**Assignment:** Repeat every entry word for word. Images do not belong in the copy.
(Records to use begins)
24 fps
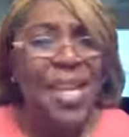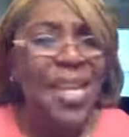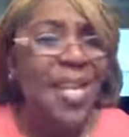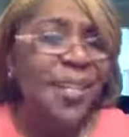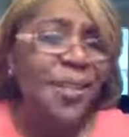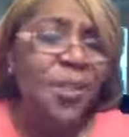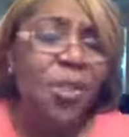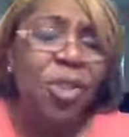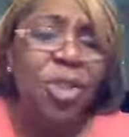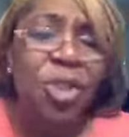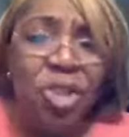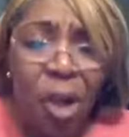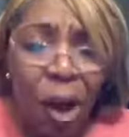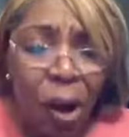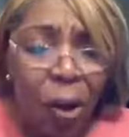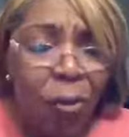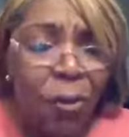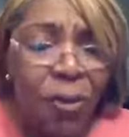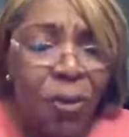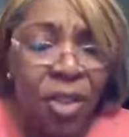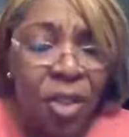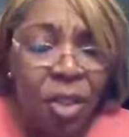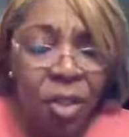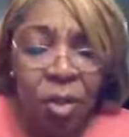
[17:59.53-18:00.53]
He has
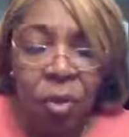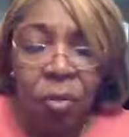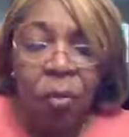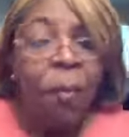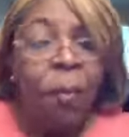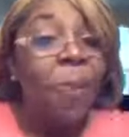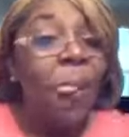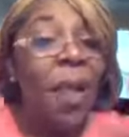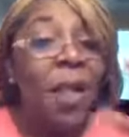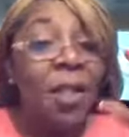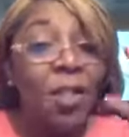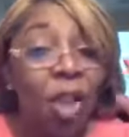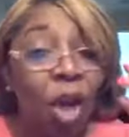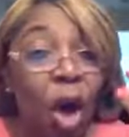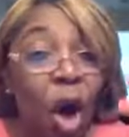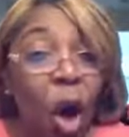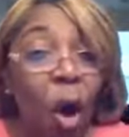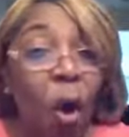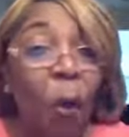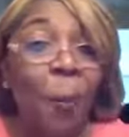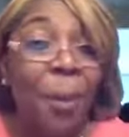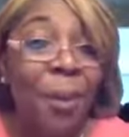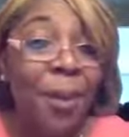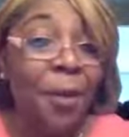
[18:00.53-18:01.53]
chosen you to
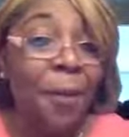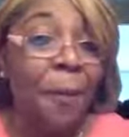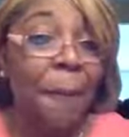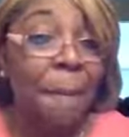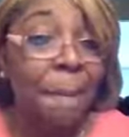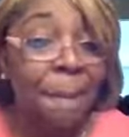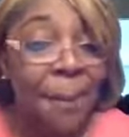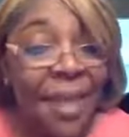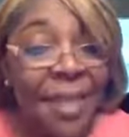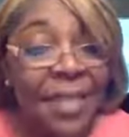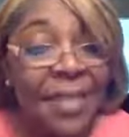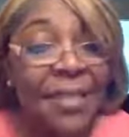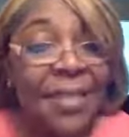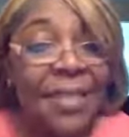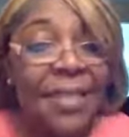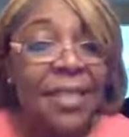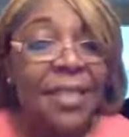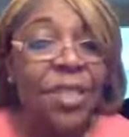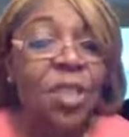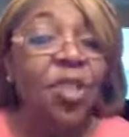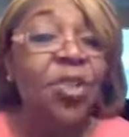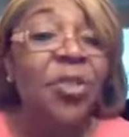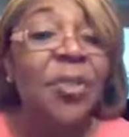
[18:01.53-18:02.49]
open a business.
(Records to use ends)
**Output for this task:**
24 fps
[17:59.53-18:00.53]
He has
[18:00.53-18:01.53]
chosen you to
[18:01.53-18:02.49]
open a business.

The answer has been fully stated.